AIM OF THE EXERCISE =>
Return the data below unchanged. Drop any pictures.

Records contained in a dataset
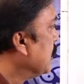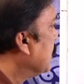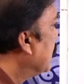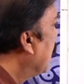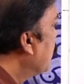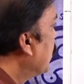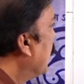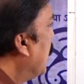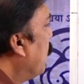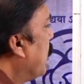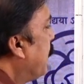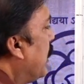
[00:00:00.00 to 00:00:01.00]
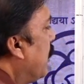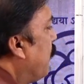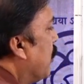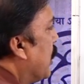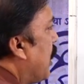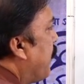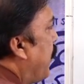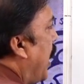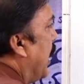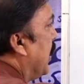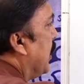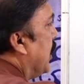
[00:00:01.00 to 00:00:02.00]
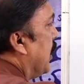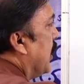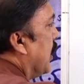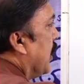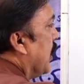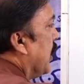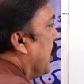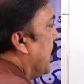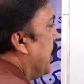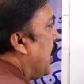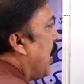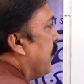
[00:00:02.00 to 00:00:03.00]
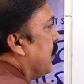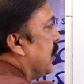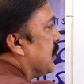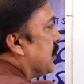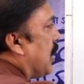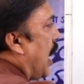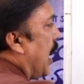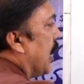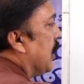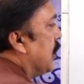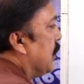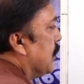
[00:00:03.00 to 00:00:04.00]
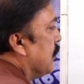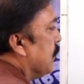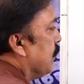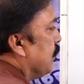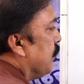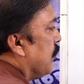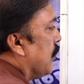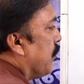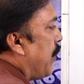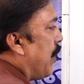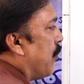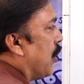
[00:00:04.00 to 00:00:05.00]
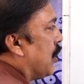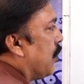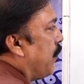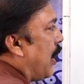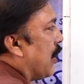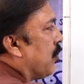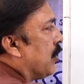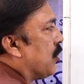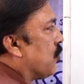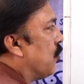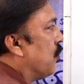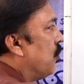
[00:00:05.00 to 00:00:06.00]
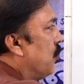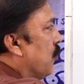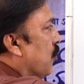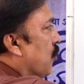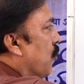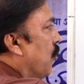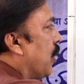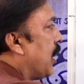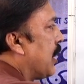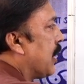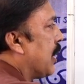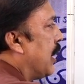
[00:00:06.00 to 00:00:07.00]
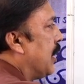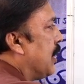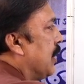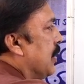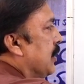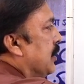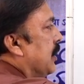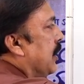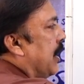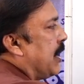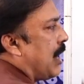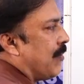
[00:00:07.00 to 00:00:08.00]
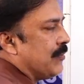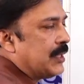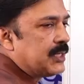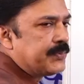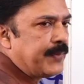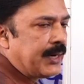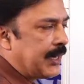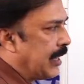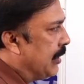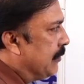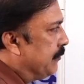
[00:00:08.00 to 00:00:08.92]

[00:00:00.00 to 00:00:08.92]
Now, see, if we can find the area of this triangle by multiplying with 2, we can get the area of this petal.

FINISHED TASK =>
[00:00:00.00 to 00:00:01.00]
[00:00:01.00 to 00:00:02.00]
[00:00:02.00 to 00:00:03.00]
[00:00:03.00 to 00:00:04.00]
[00:00:04.00 to 00:00:05.00]
[00:00:05.00 to 00:00:06.00]
[00:00:06.00 to 00:00:07.00]
[00:00:07.00 to 00:00:08.00]
[00:00:08.00 to 00:00:08.92]

[00:00:00.00 to 00:00:08.92]
Now, see, if we can find the area of this triangle by multiplying with 2, we can get the area of this petal.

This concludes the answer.